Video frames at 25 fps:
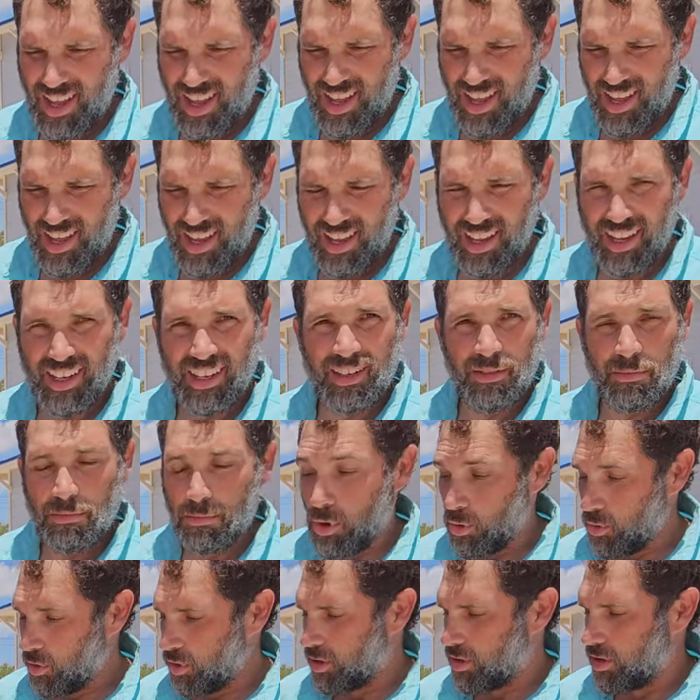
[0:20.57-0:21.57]
And
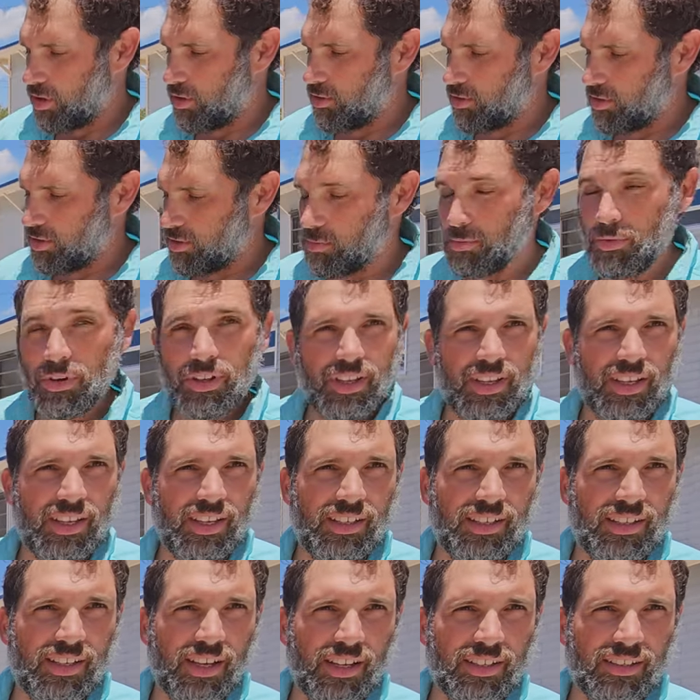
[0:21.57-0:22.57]
Motorkote is one that
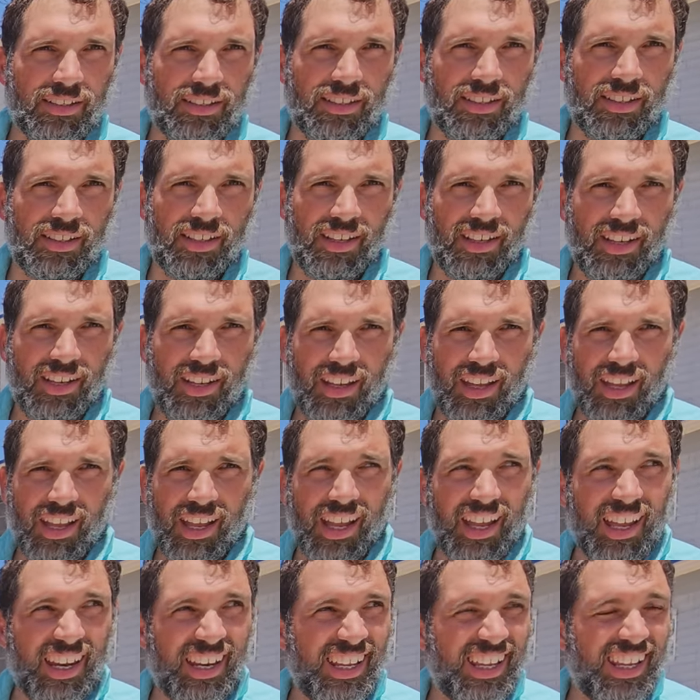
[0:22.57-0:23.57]
he tested,
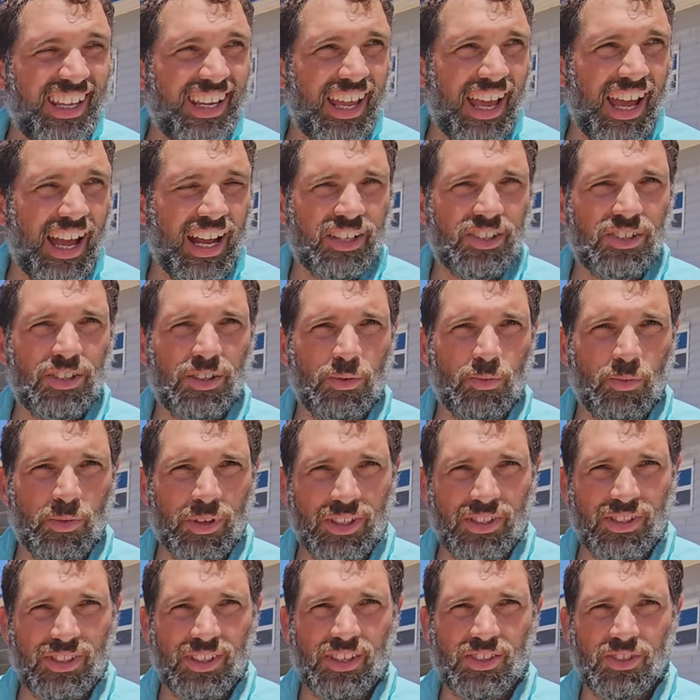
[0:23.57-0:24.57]
and it actually
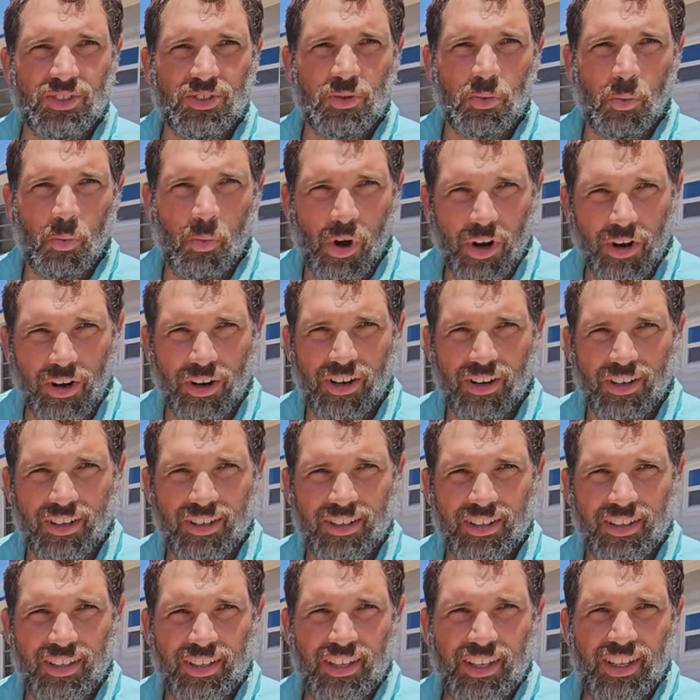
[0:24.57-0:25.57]
resists water.
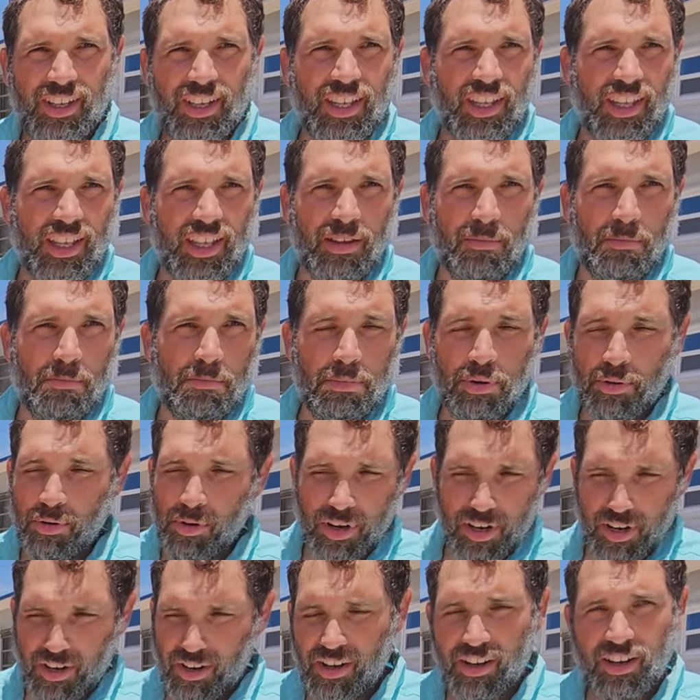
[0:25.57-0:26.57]
He
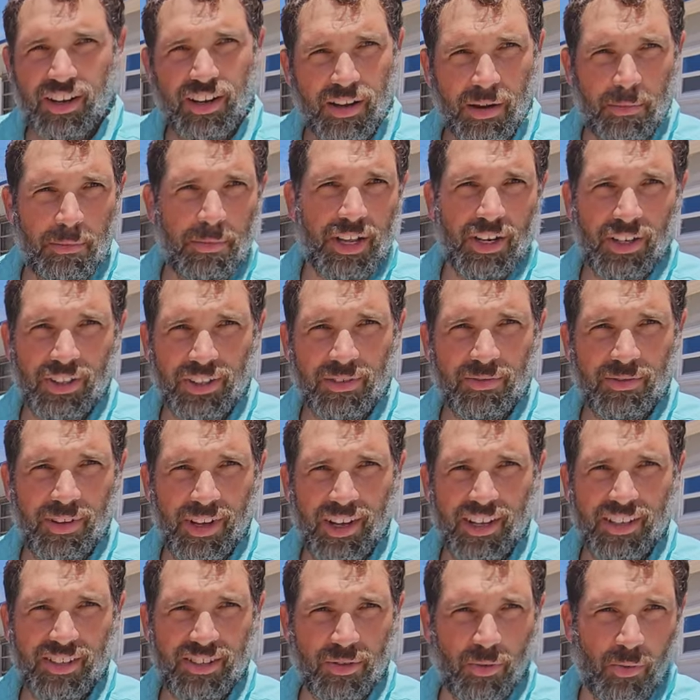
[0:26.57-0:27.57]
put it on a metal
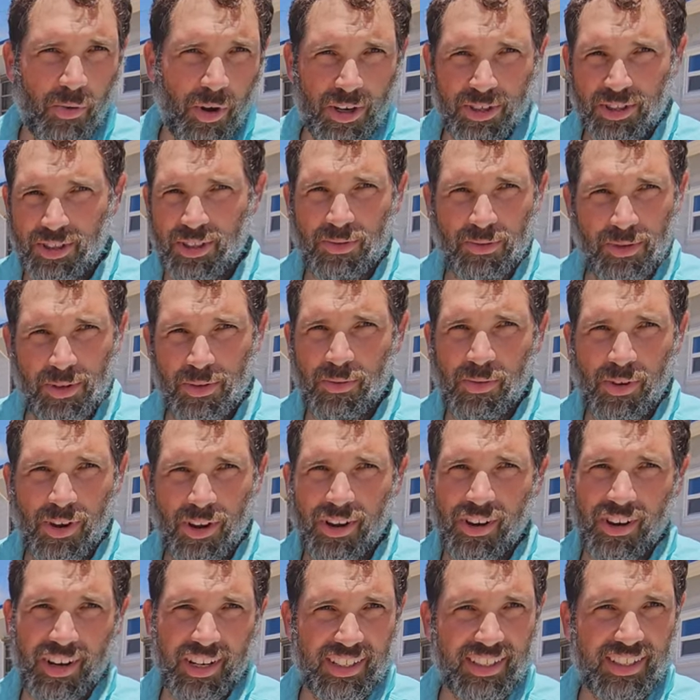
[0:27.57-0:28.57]
device, washed it with
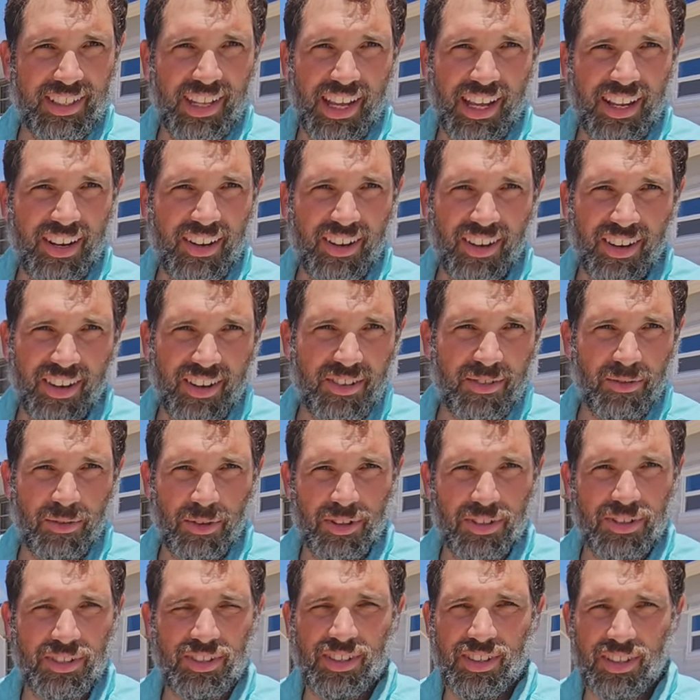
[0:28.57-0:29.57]
water, it stayed on,
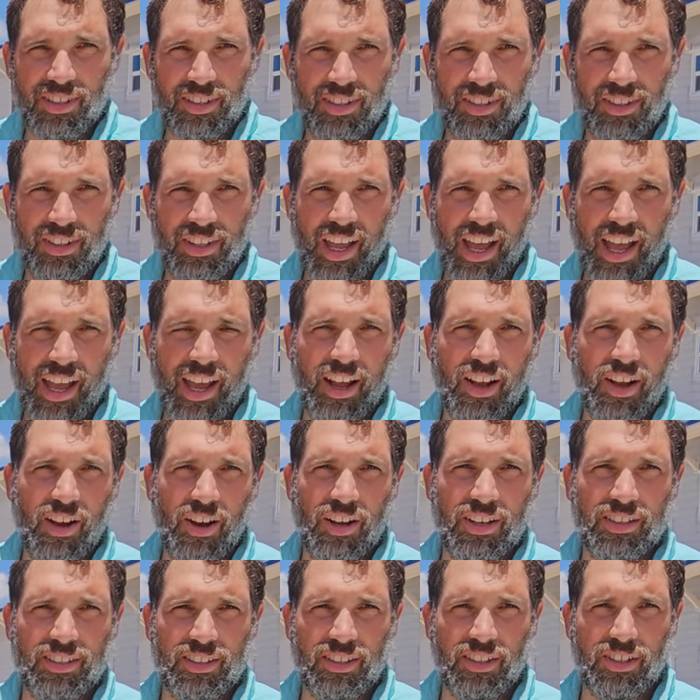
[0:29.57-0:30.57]
was still
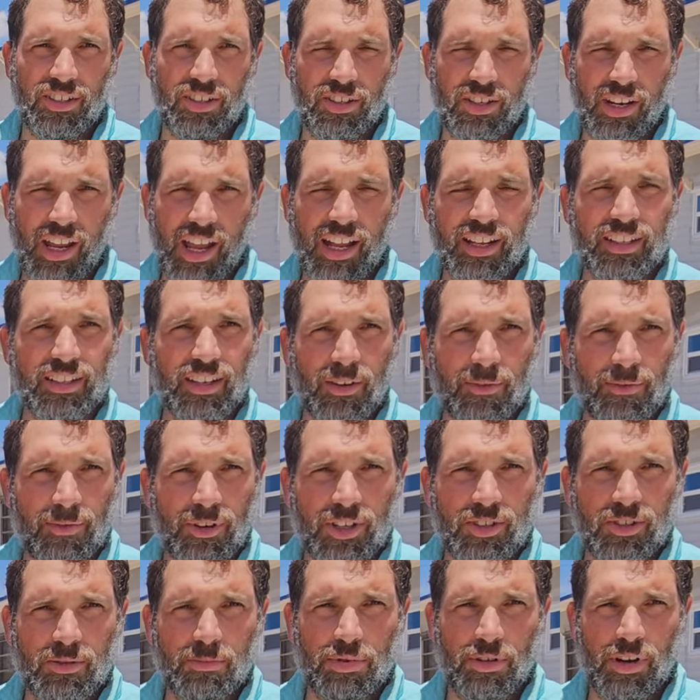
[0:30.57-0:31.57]
caused good
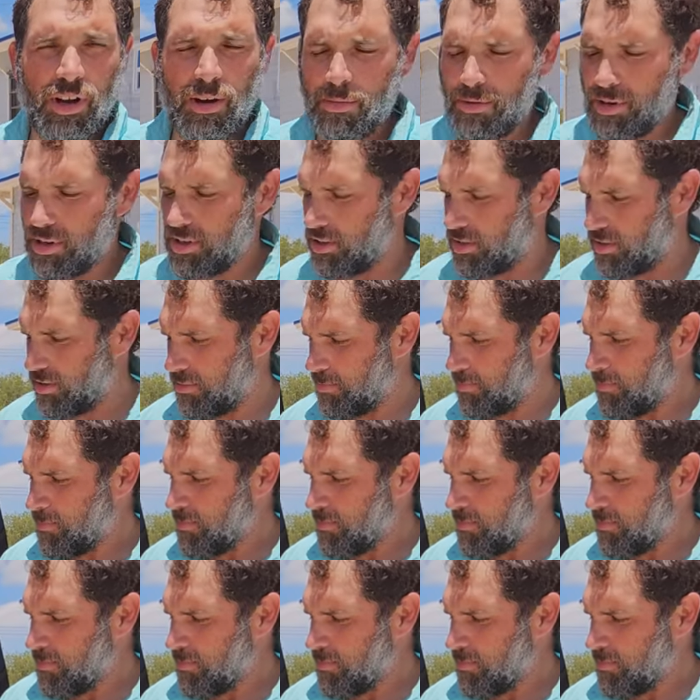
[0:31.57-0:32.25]
anti-friction properties.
##############################
Exact transcription of the full listing above is required; images do not belong in it.

• SOLUTION:
Video frames at 25 fps:
[0:20.57-0:21.57]
And
[0:21.57-0:22.57]
Motorkote is one that
[0:22.57-0:23.57]
he tested,
[0:23.57-0:24.57]
and it actually
[0:24.57-0:25.57]
resists water.
[0:25.57-0:26.57]
He
[0:26.57-0:27.57]
put it on a metal
[0:27.57-0:28.57]
device, washed it with
[0:28.57-0:29.57]
water, it stayed on,
[0:29.57-0:30.57]
was still
[0:30.57-0:31.57]
caused good
[0:31.57-0:32.25]
anti-friction properties.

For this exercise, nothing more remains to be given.